=== Section Start ===
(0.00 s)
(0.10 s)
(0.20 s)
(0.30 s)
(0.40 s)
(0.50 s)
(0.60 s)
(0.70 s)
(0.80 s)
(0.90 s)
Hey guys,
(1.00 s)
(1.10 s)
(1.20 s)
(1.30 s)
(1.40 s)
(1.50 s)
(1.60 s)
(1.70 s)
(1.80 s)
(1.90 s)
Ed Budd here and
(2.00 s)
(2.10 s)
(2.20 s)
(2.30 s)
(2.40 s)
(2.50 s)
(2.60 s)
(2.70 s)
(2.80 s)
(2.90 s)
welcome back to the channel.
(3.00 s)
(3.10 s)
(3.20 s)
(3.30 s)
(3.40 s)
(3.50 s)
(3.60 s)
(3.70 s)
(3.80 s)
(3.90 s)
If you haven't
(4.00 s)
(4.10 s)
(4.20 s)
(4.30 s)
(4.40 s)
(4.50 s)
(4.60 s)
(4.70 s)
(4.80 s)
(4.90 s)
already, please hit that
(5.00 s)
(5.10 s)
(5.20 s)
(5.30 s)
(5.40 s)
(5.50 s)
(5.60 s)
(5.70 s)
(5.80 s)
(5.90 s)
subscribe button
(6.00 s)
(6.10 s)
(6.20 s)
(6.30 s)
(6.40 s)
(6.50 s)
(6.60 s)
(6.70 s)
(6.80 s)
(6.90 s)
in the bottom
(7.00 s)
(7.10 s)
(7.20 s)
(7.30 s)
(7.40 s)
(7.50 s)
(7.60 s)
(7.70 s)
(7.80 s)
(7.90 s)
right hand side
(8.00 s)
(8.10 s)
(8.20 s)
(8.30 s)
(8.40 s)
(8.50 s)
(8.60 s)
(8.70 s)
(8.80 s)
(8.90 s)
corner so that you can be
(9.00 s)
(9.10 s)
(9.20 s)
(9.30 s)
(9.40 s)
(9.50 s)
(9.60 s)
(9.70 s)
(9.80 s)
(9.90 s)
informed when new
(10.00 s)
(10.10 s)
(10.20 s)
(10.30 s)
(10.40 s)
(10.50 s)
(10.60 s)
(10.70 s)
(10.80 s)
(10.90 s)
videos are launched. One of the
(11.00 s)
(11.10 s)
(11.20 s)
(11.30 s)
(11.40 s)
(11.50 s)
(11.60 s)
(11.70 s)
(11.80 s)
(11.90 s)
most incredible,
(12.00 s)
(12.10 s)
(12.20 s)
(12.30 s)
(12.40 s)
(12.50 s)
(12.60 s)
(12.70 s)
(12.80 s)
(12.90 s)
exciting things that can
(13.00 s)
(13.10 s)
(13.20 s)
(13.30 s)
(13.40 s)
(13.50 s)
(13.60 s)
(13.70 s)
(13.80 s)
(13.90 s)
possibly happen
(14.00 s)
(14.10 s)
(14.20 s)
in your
=== Section End ===
■ **WHAT IS BEING ASKED**
Return the whole listing, word for word.

■ **OUTPUT BELOW**
(0.00 s)
(0.10 s)
(0.20 s)
(0.30 s)
(0.40 s)
(0.50 s)
(0.60 s)
(0.70 s)
(0.80 s)
(0.90 s)
Hey guys,
(1.00 s)
(1.10 s)
(1.20 s)
(1.30 s)
(1.40 s)
(1.50 s)
(1.60 s)
(1.70 s)
(1.80 s)
(1.90 s)
Ed Budd here and
(2.00 s)
(2.10 s)
(2.20 s)
(2.30 s)
(2.40 s)
(2.50 s)
(2.60 s)
(2.70 s)
(2.80 s)
(2.90 s)
welcome back to the channel.
(3.00 s)
(3.10 s)
(3.20 s)
(3.30 s)
(3.40 s)
(3.50 s)
(3.60 s)
(3.70 s)
(3.80 s)
(3.90 s)
If you haven't
(4.00 s)
(4.10 s)
(4.20 s)
(4.30 s)
(4.40 s)
(4.50 s)
(4.60 s)
(4.70 s)
(4.80 s)
(4.90 s)
already, please hit that
(5.00 s)
(5.10 s)
(5.20 s)
(5.30 s)
(5.40 s)
(5.50 s)
(5.60 s)
(5.70 s)
(5.80 s)
(5.90 s)
subscribe button
(6.00 s)
(6.10 s)
(6.20 s)
(6.30 s)
(6.40 s)
(6.50 s)
(6.60 s)
(6.70 s)
(6.80 s)
(6.90 s)
in the bottom
(7.00 s)
(7.10 s)
(7.20 s)
(7.30 s)
(7.40 s)
(7.50 s)
(7.60 s)
(7.70 s)
(7.80 s)
(7.90 s)
right hand side
(8.00 s)
(8.10 s)
(8.20 s)
(8.30 s)
(8.40 s)
(8.50 s)
(8.60 s)
(8.70 s)
(8.80 s)
(8.90 s)
corner so that you can be
(9.00 s)
(9.10 s)
(9.20 s)
(9.30 s)
(9.40 s)
(9.50 s)
(9.60 s)
(9.70 s)
(9.80 s)
(9.90 s)
informed when new
(10.00 s)
(10.10 s)
(10.20 s)
(10.30 s)
(10.40 s)
(10.50 s)
(10.60 s)
(10.70 s)
(10.80 s)
(10.90 s)
videos are launched. One of the
(11.00 s)
(11.10 s)
(11.20 s)
(11.30 s)
(11.40 s)
(11.50 s)
(11.60 s)
(11.70 s)
(11.80 s)
(11.90 s)
most incredible,
(12.00 s)
(12.10 s)
(12.20 s)
(12.30 s)
(12.40 s)
(12.50 s)
(12.60 s)
(12.70 s)
(12.80 s)
(12.90 s)
exciting things that can
(13.00 s)
(13.10 s)
(13.20 s)
(13.30 s)
(13.40 s)
(13.50 s)
(13.60 s)
(13.70 s)
(13.80 s)
(13.90 s)
possibly happen
(14.00 s)
(14.10 s)
(14.20 s)
in your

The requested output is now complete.